Traditional Approach

· Since the Enlightenment, miracles are based on causality –

· Criteria: cause and effect (all unexplainable events must be a miracle, wherever science can’t give an explanation, it must be miraculous).

Critiques:

· Based on causality; knowledge of science

1. Sets up an either/or scenario – God becomes little more than a physical cause – God’s direct intervention

2. An unexplained event does not/shouldn’t warrant the conclusion of God’s intervention (Creates a “God of the Gaps”)

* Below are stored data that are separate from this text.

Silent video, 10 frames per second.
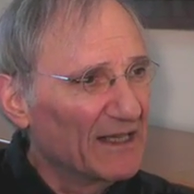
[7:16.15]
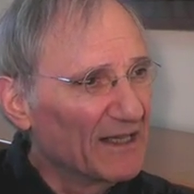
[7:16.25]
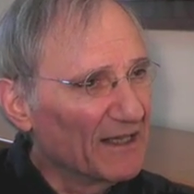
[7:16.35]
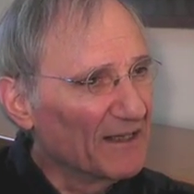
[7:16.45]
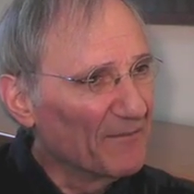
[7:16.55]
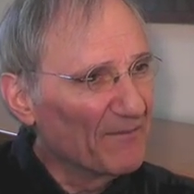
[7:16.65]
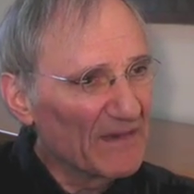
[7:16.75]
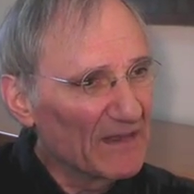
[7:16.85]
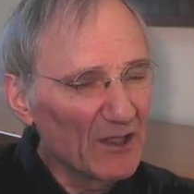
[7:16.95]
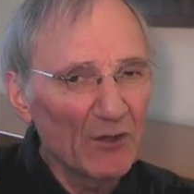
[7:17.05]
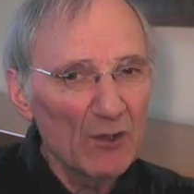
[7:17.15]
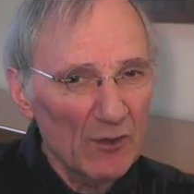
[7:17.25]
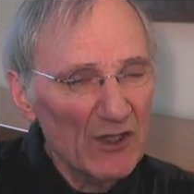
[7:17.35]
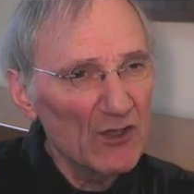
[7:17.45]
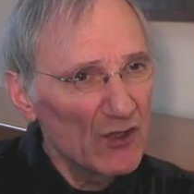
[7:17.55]
um, you know, you
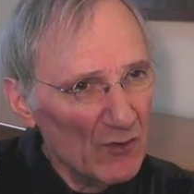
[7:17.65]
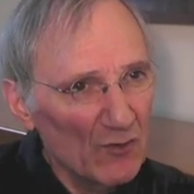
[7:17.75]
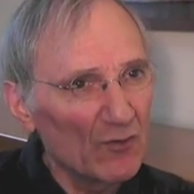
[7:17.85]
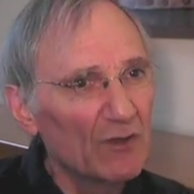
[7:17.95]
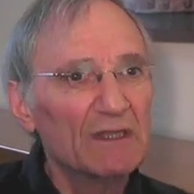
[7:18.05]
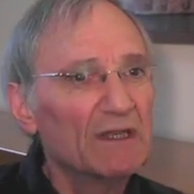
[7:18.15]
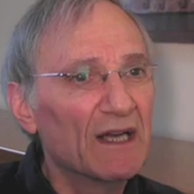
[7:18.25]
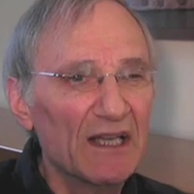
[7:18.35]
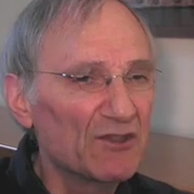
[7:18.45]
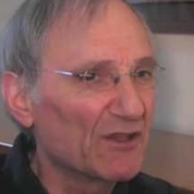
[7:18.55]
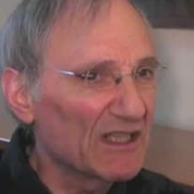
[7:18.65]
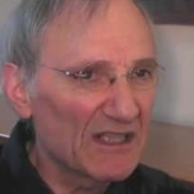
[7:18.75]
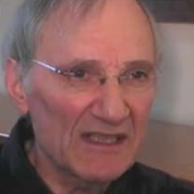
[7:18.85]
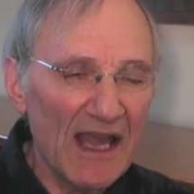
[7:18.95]
can do hundreds,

3. Miraculous cannot be statements of fact but rather statements of faith

Contemporary Approach:

Panentheism – God is omnipresent

· Miraculous events are concrete, historical manifestations of the self-giving of God, which is always already intrinsic to the world

· Miracles are like getting a very minor glimpse of what God’s already doing, kind of analogous to radio waves which are always there, but not heard until a radio tunes into them

· The criteria for a miracle: Not about the empirical, is more about the religious meaning of an event

· God’s actions are always mediated (I can only work through you) – God’s actions take place through people, through events, even through things. The physical is permeated with the transcendent

· Rather than either/or scenario, this sets up a both/and scenario – God works through the natural, physical processes

· Two simultaneous causes

1. God is always primary cause

2. But works through secondary causality (what we refer to as the laws of nature, physics)

· God’s actions are going to have the appearance, on the empirical level, of common, ordinary events.